[[ Material to process open ]]
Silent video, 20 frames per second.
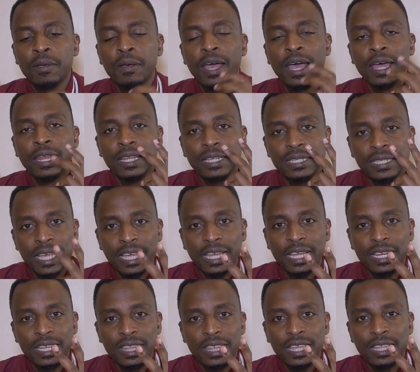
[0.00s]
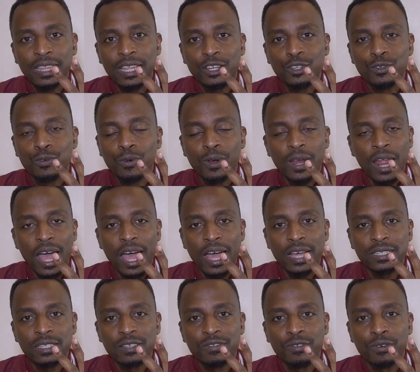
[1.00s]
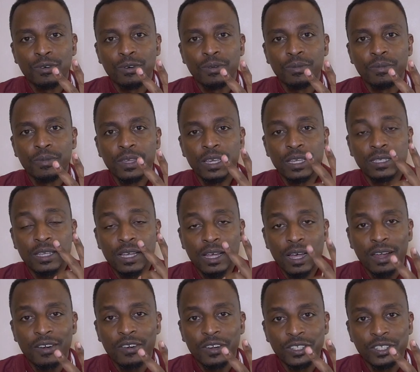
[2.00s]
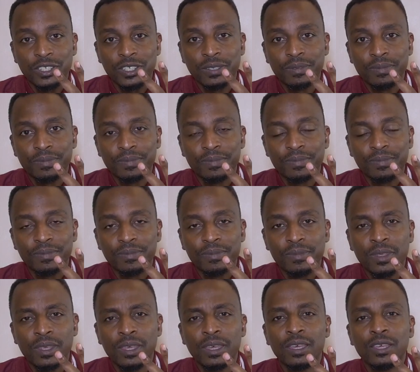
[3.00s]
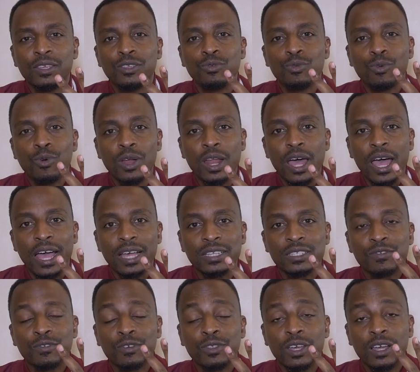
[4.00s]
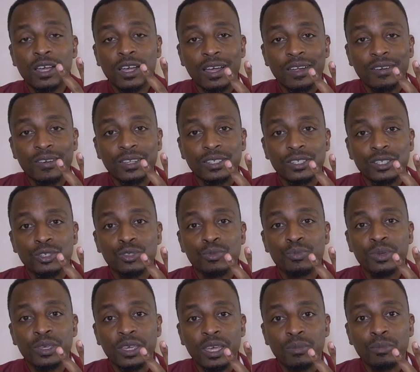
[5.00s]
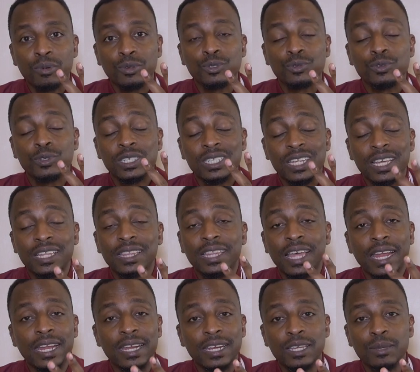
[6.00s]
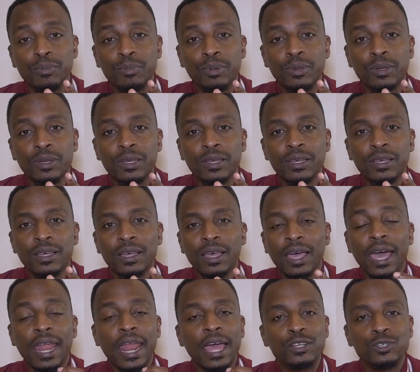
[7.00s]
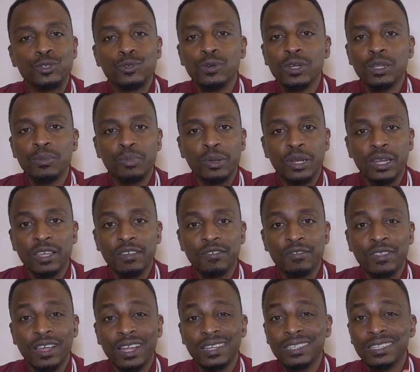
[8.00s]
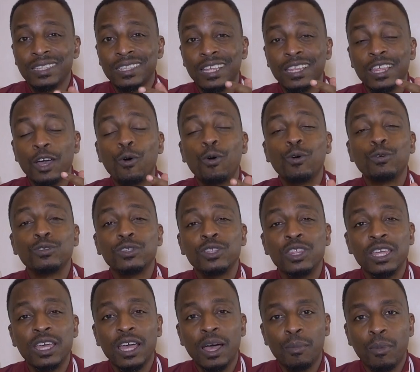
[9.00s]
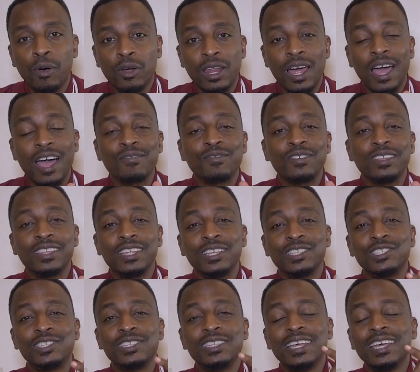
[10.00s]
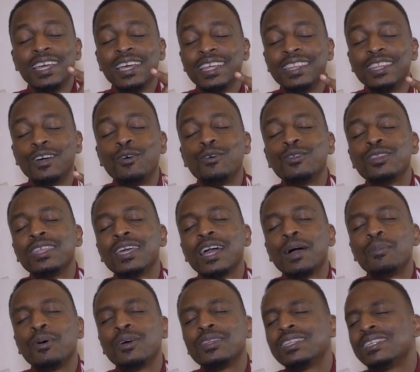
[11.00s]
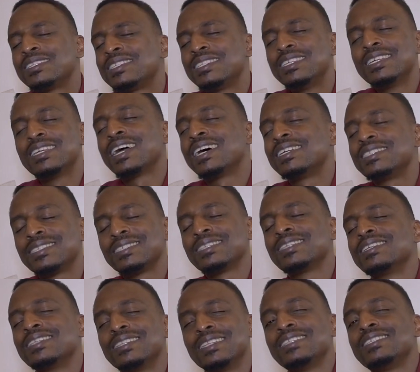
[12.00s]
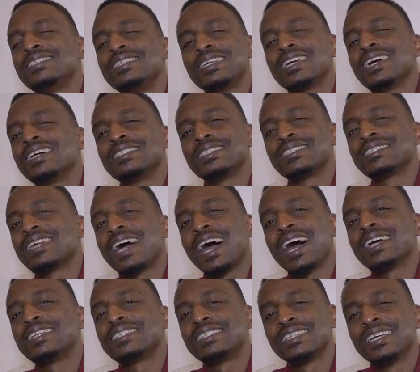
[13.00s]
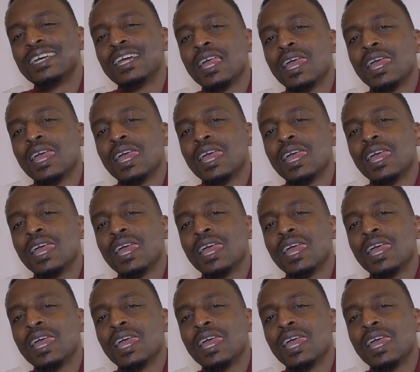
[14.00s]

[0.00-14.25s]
And the second thing that you want to ask for is courage you want to ask for the courage to be able to take that leap. And I truly believe that the whole thing about having the, the, the whole thing about the seeker's, the seeker's heart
[[ Material to process closed ]]
[Required work]
Apart from the images, every line above is to be given again exactly.

[Output of the task]
Silent video, 20 frames per second.
[0.00s]
[1.00s]
[2.00s]
[3.00s]
[4.00s]
[5.00s]
[6.00s]
[7.00s]
[8.00s]
[9.00s]
[10.00s]
[11.00s]
[12.00s]
[13.00s]
[14.00s]

[0.00-14.25s]
And the second thing that you want to ask for is courage you want to ask for the courage to be able to take that leap. And I truly believe that the whole thing about having the, the, the whole thing about the seeker's, the seeker's heart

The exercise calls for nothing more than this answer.